"Our economy is firm and it has sufficient strength to cope with the current economic and financial challenges," said King Salman. "We have sought through this budget and its programmes to improve the efficiency of capital and operational expenditures in the state, strengthen the situation of public finances, enhance their sustainability, give priority to developmental and service projects and programs that serve citizens directly, contribute to activating the role of the private sector and increase its contribution to the gross domestic product (GDP)."
Revenue is projected to reach SAR692 billion in 2017, a 31% increase from initial projections. Oil revenues are expected to increase by 46% and non-oil revenues are estimated to grow by 6.5%. The budget deficit is expected to reach SAR198 billion in 2017, reflecting 7.7% of the GDP. Combined, these efforts will move the kingdom closer to its Vision 2030 goal of balancing the budget by 2020.
Among upcoming reforms, announced in the 2016 budget, is a high decree that approves the mandate of the Committee on Financial and Economic Cooperation Council (GCC) for the introduction of 5% value added tax (VAT) starting from the fiscal 2018. The GCC countries have already agreed to implement selective taxes on tobacco, and soft and energy drinks during the current fiscal year 2017. The fiscal year for KSA runs from 31 December of one year to 30 December of the next year.
2017 budget expenditures will focus primarily on the following sectors:
- Education: SAR200 billion, covering public education, higher education and training.
- Military: SAR191 billion, to support and expand KSA's military capabilities.

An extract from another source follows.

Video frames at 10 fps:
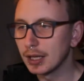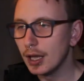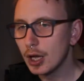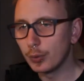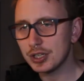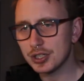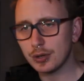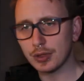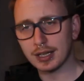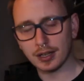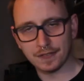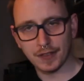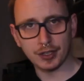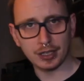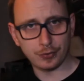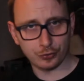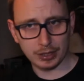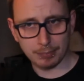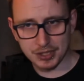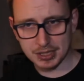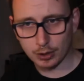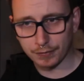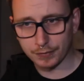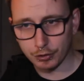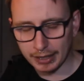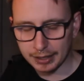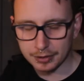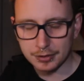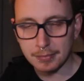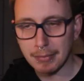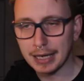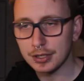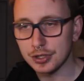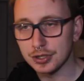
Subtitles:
which show that 33% of directors, managers,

- Economic resources and general programmes: SAR155 billion, including the expansion of the Grand Mosque in Makkah.
- Health and social development: SAR120 billion, to enable the construction and subsequent equipping of healthcare centres. Thirty-eight new hospitals are already in the process of being built.

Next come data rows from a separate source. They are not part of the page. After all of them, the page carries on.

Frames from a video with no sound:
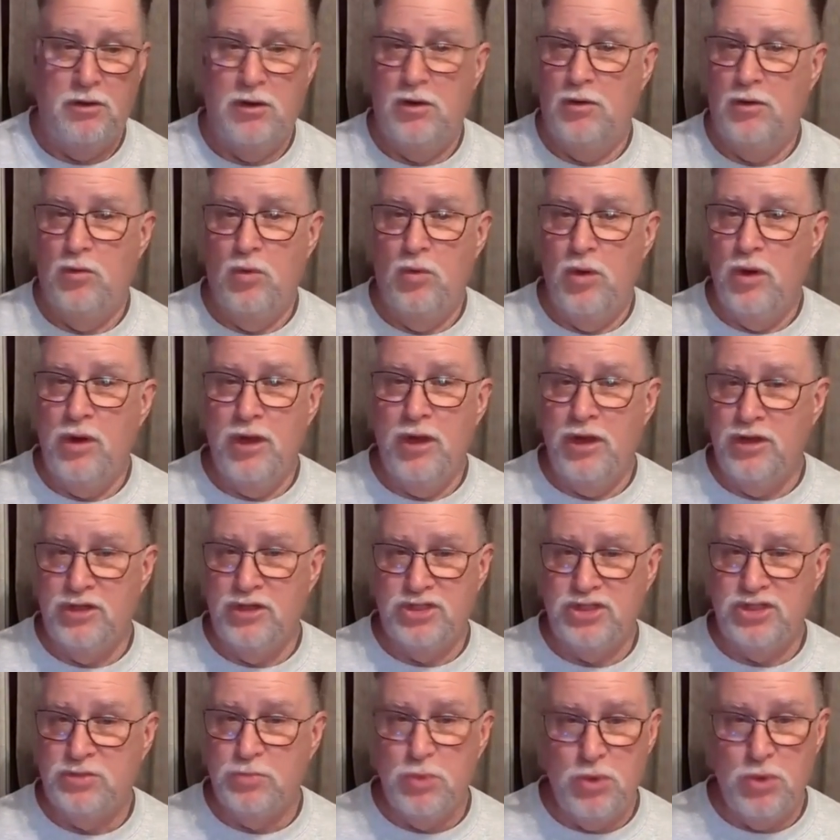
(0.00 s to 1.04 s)
we're in a
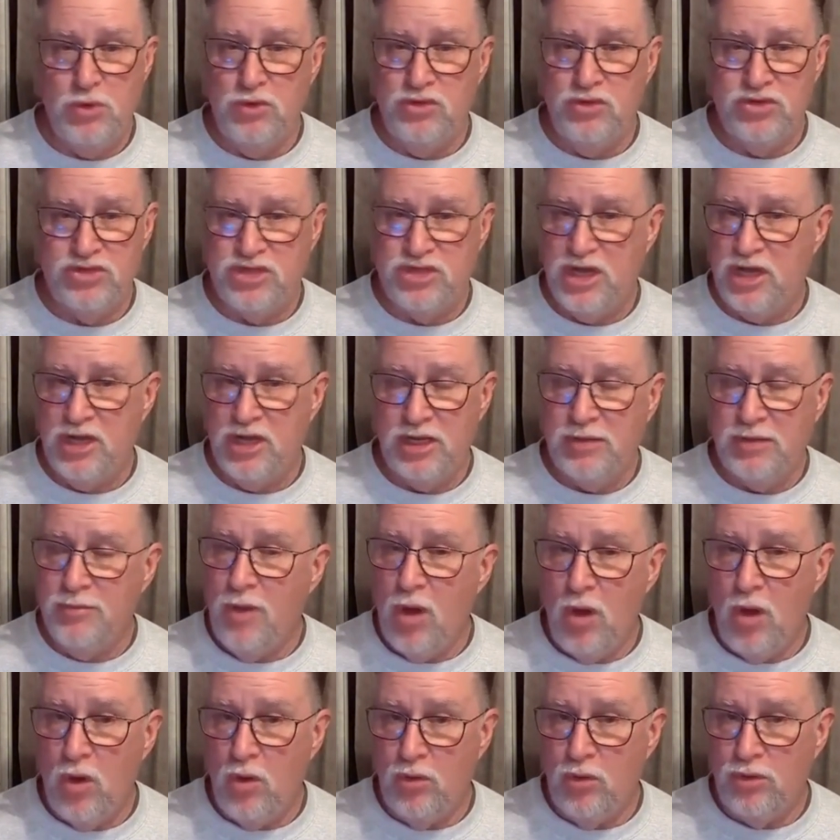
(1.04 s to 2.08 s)
smooth sailing
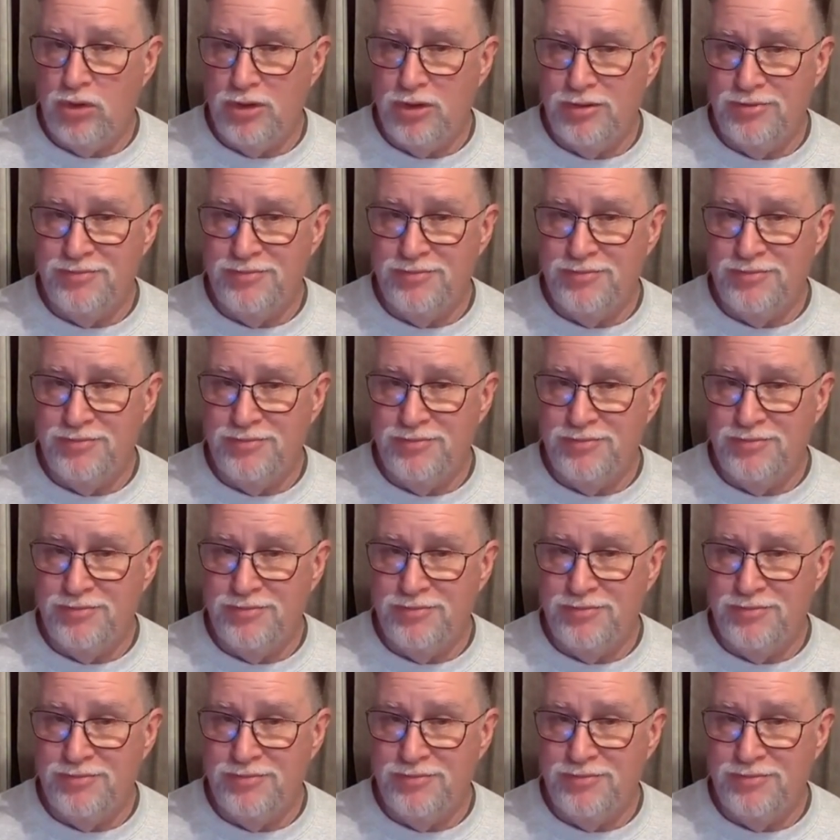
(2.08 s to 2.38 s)
modeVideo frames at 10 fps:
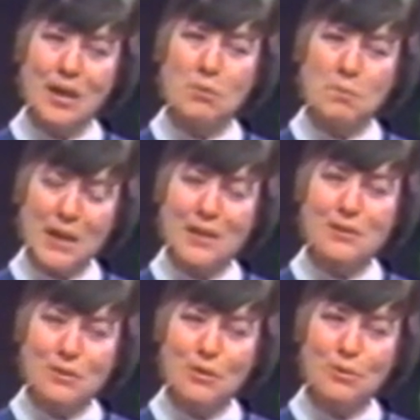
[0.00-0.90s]
But Max
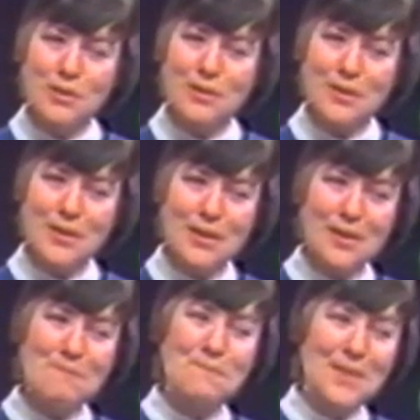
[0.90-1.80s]
Sorre was the,
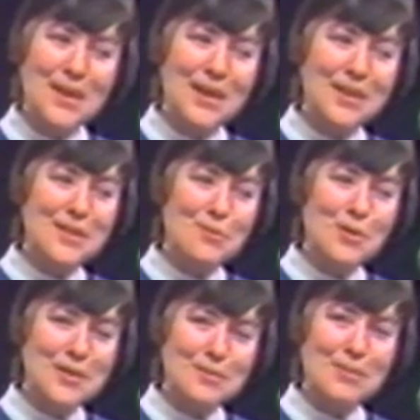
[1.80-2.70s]
um, in some
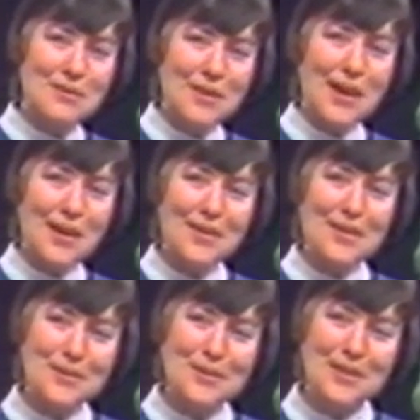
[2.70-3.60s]
ways, a bavard.
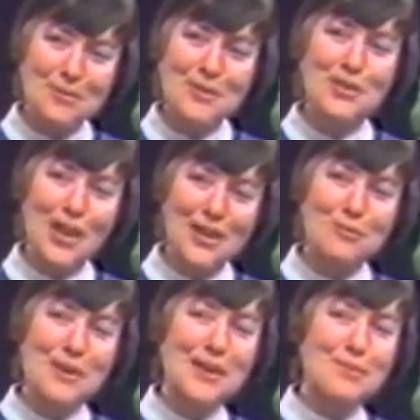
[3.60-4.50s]
He, he would chat
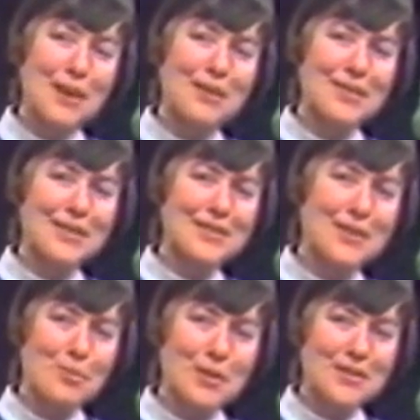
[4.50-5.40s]
away about little
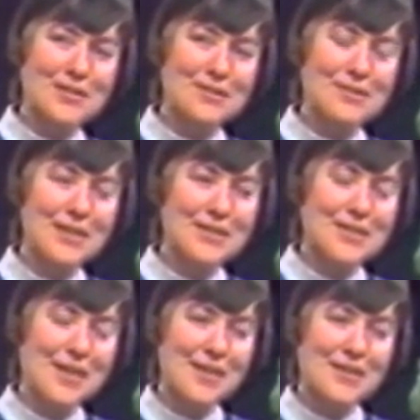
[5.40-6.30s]
topics of various
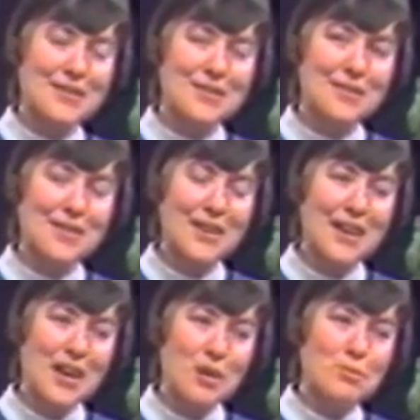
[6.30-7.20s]
kinds and so on.
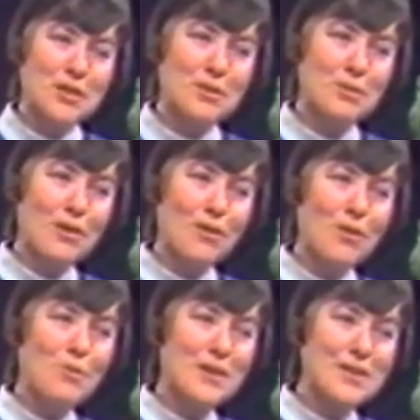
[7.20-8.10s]
But he would
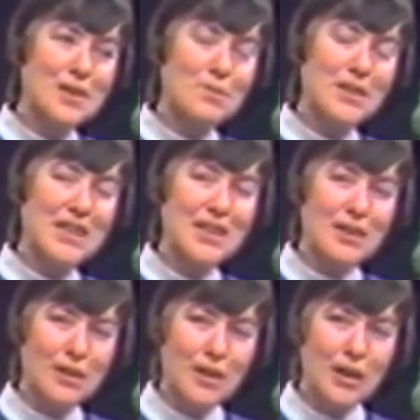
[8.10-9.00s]
always keep the
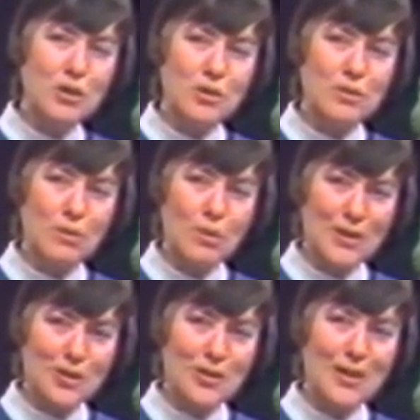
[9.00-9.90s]
ecological
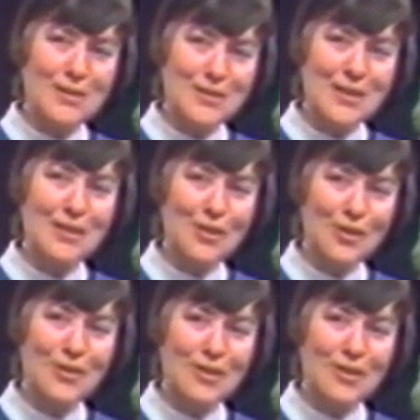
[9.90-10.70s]
question at the center.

- Security and regional administration: SAR97 billion. The establishment of naval bases for border control will be among the new projects under this budget.
- Municipality services: SAR55 billion.
- Infrastructure and transport: SAR52 billion, towards the building roads, ports, railway, airports, postal services and developing industrial cities.
- National Transformation Plan: SAR42 billion.
- Public administration: SAR27 billion, including 46 new initiatives.